I've been wondering what the current state of the art (both theoretically and practically) for sending messages using changes in a gravitational field is, and I have had a hard time finding information about it online. I've seen the Wikipedia page on gravitational waves, but it seems that gravitational waves per se are not yet practical as a communication medium, since they have yet to be detected.
However, a different (unoriginal, I know) idea is simply to cause a change in a gravitational field from some point, and measure the change at another. You could encode the magnitude and/or frequency of the change into bits and communicate wirelessly. Although this is still subject to the speed of light, it has other benefits over radio communication like easily penetrating all matter.
A particularly slow and inefficient implementation of this might be to attach a large number of powerful rockets to the moon and alter its velocity enough that it changed the timing of ocean tides in a measurable way.
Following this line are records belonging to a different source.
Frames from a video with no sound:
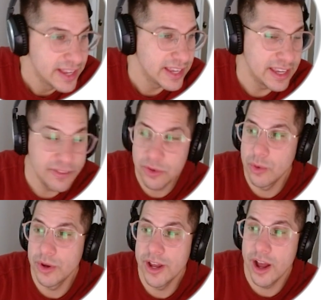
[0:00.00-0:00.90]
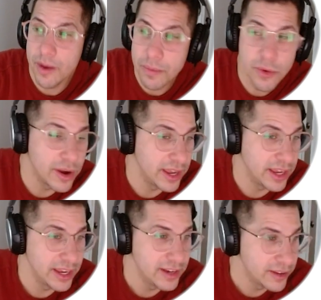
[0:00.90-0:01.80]
if you want to
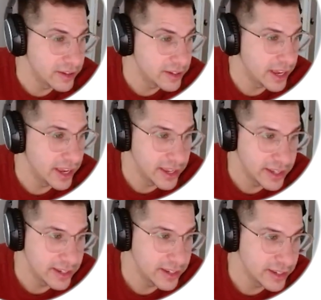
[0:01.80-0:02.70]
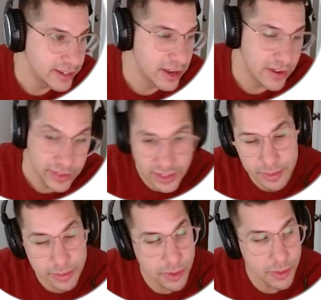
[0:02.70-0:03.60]
upgrade, okay, you have a little bit
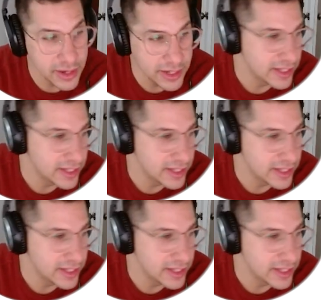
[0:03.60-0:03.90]
more money. Let's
How far can we extend this? Can I build a gravitational detector sensitive enough to measure a bowling ball oscillating near it? How about from the other side of the earth? How little mass can I use?
Can I do it without any mass at all? We know that massless particles are still affected by gravity, and I believe we also know that massless particles have their own gravitational field (in accordance with mass/energy equivalence). Can we exploit the gravity of massless particles to generate high frequency changes in a gravitational field without having to worry about inertia? Can we then use the high frequency of these oscillations to isolate them from the high level of noise generally present in low frequency gravitational detectors?